Your objective:
For each line below that contains the string "frames", copy that line.

BEGIN Dataset entries

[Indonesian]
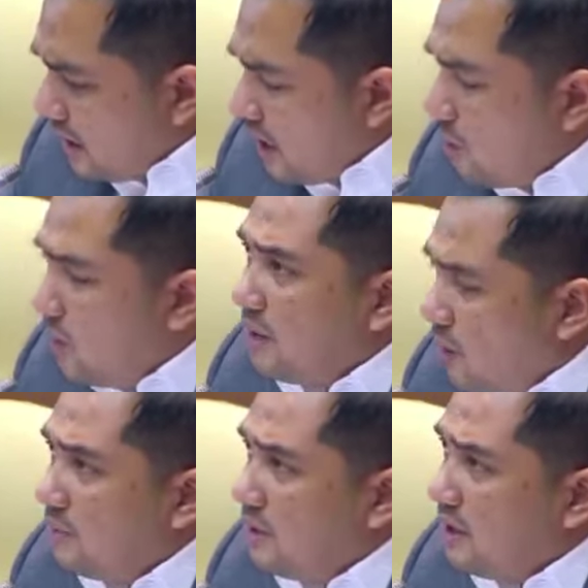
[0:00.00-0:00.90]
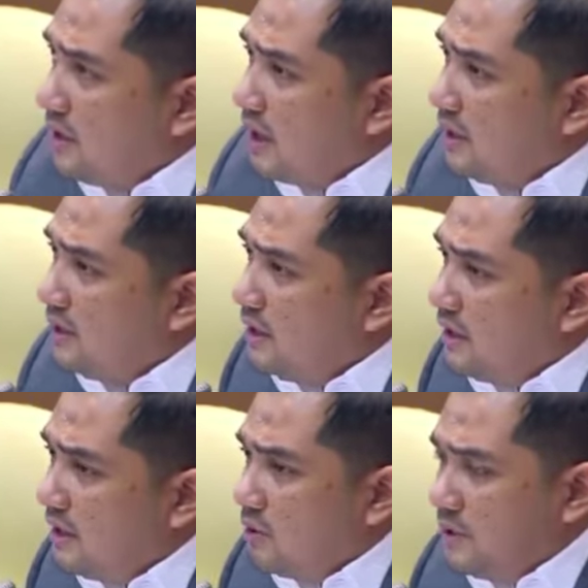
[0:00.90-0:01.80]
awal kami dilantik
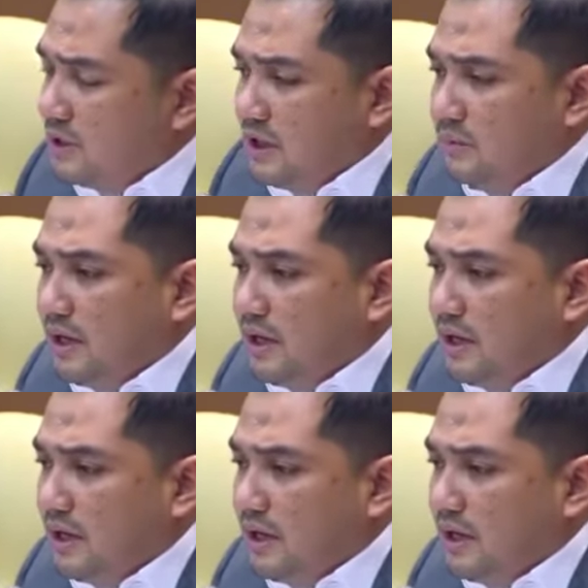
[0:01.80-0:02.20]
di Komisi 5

END Dataset entries
BEGIN Dataset entries

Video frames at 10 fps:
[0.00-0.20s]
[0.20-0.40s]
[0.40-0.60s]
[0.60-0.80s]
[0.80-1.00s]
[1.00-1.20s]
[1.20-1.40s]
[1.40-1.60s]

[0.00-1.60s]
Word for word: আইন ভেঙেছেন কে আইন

END Dataset entries
BEGIN Dataset entries

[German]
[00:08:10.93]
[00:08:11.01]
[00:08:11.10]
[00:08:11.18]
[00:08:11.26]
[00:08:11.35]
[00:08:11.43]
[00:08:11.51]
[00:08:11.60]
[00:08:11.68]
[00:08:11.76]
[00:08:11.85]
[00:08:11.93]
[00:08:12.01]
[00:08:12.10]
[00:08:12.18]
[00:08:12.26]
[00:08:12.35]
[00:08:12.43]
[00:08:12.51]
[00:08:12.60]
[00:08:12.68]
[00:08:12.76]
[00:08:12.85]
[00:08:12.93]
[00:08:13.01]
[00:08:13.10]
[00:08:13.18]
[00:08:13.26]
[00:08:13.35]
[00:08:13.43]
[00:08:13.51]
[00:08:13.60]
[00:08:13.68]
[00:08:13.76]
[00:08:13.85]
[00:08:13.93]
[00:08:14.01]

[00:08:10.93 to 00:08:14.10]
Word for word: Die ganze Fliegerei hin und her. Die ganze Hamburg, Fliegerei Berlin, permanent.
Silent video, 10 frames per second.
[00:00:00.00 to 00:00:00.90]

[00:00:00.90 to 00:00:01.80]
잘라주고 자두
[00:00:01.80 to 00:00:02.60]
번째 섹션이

END Dataset entries

Result:
Video frames at 10 fps:
Silent video, 10 frames per second.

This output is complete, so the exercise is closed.